Return every record verbatim, omitting all pictures.

[Dataset excerpts]
[Start of section]

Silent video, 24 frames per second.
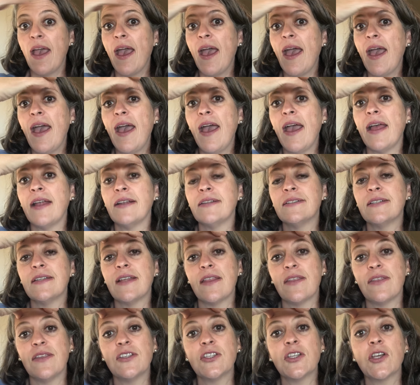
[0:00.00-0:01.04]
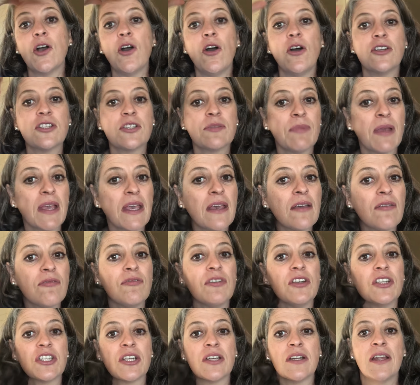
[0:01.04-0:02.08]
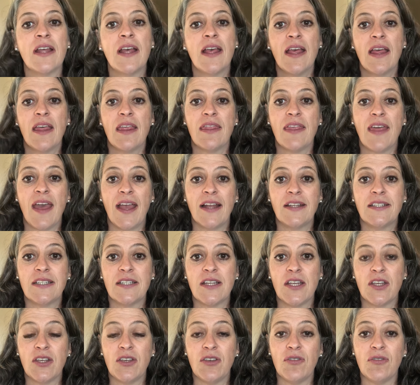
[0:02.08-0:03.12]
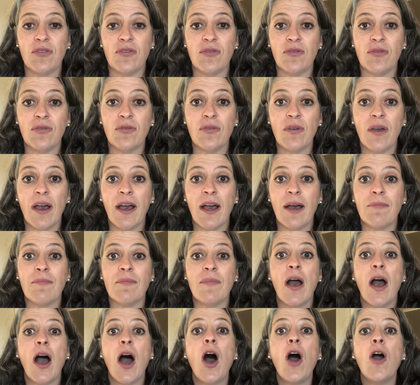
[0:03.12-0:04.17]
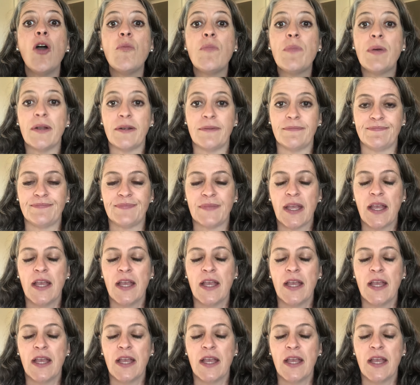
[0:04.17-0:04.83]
and this cosmic vision that you open.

[End of section]

### [Your response]
Silent video, 24 frames per second.
[0:00.00-0:01.04]
[0:01.04-0:02.08]
[0:02.08-0:03.12]
[0:03.12-0:04.17]
[0:04.17-0:04.83]
and this cosmic vision that you open.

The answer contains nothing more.